## Work instructions
From the line containing "[0:01.00-0:02.00]" to the end of the records, print every line exactly, both ends included, and leave out the pictures.

## Records for this exercise
# # #

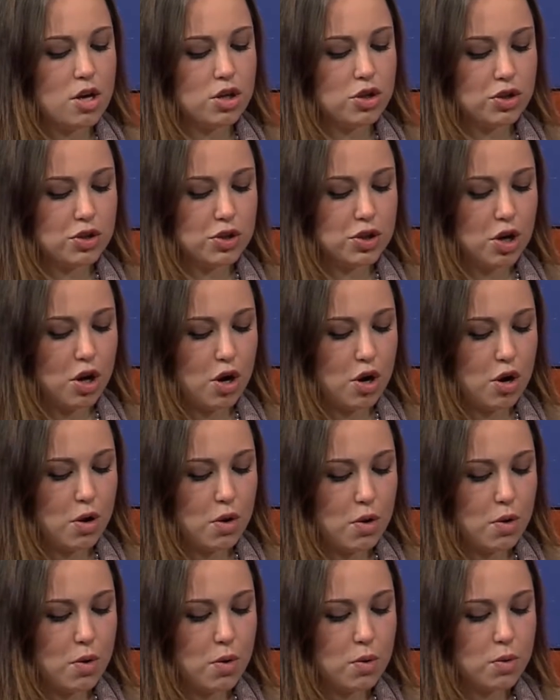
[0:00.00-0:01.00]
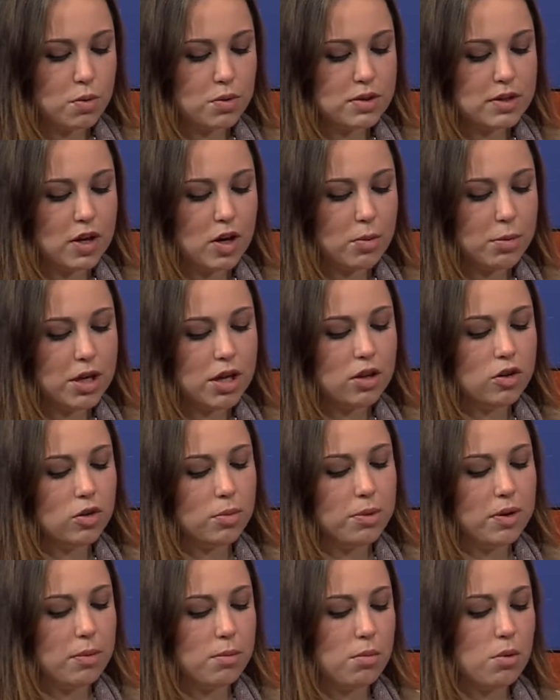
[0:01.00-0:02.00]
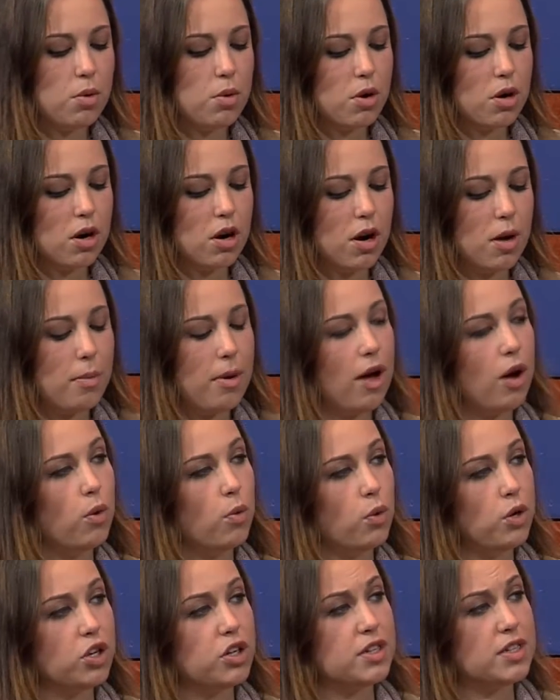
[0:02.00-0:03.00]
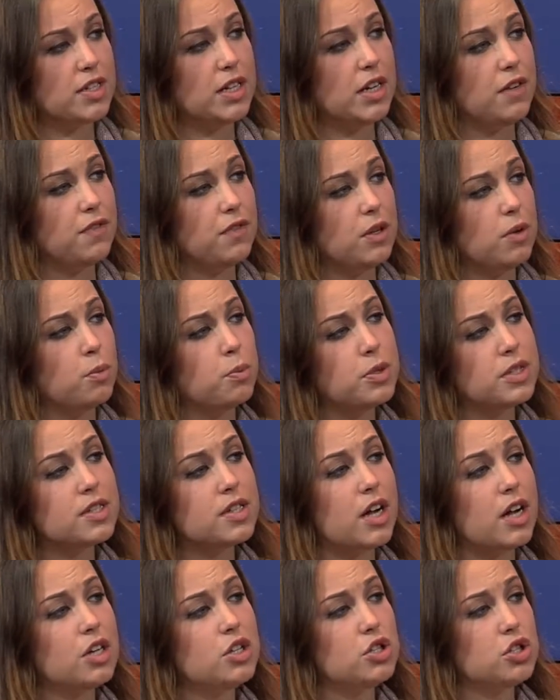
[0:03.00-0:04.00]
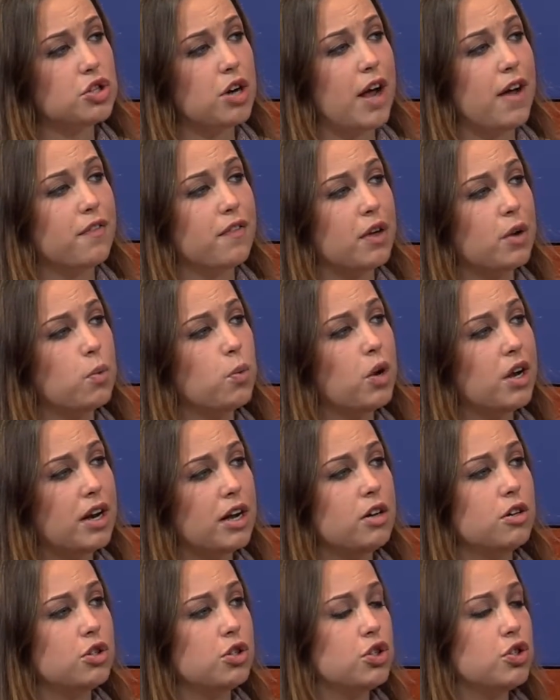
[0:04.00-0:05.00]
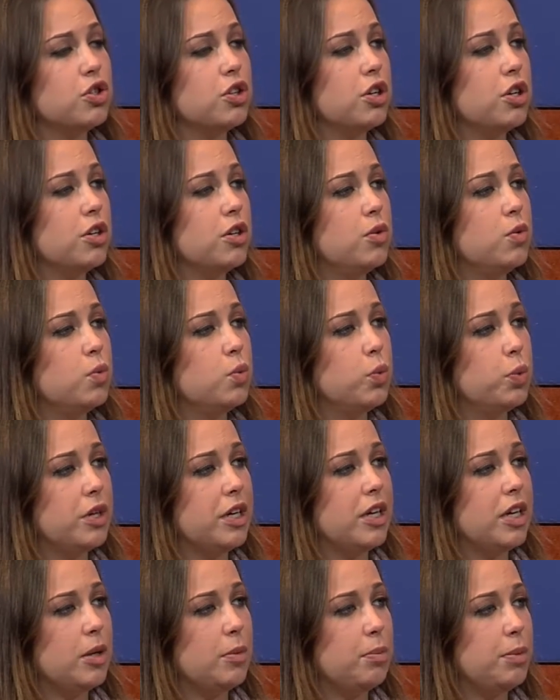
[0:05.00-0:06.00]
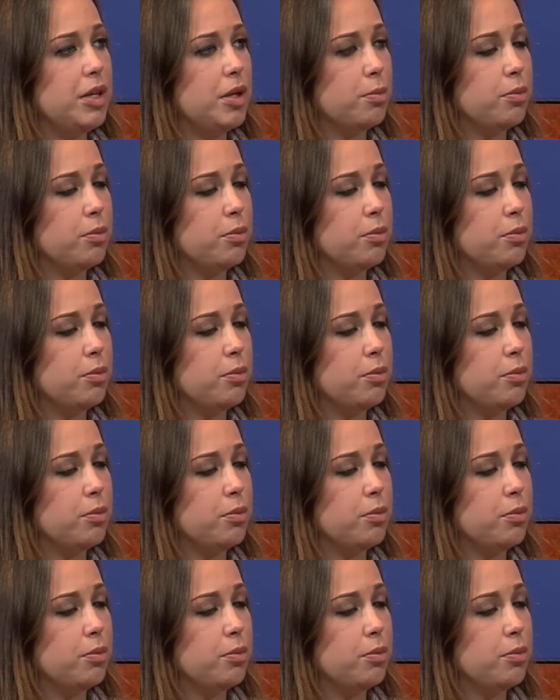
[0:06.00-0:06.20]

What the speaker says: So tell me a little bit more about winter safety. Besides driving, what else should we be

# # #

## Exercise answer
[0:01.00-0:02.00]
[0:02.00-0:03.00]
[0:03.00-0:04.00]
[0:04.00-0:05.00]
[0:05.00-0:06.00]
[0:06.00-0:06.20]

What the speaker says: So tell me a little bit more about winter safety. Besides driving, what else should we be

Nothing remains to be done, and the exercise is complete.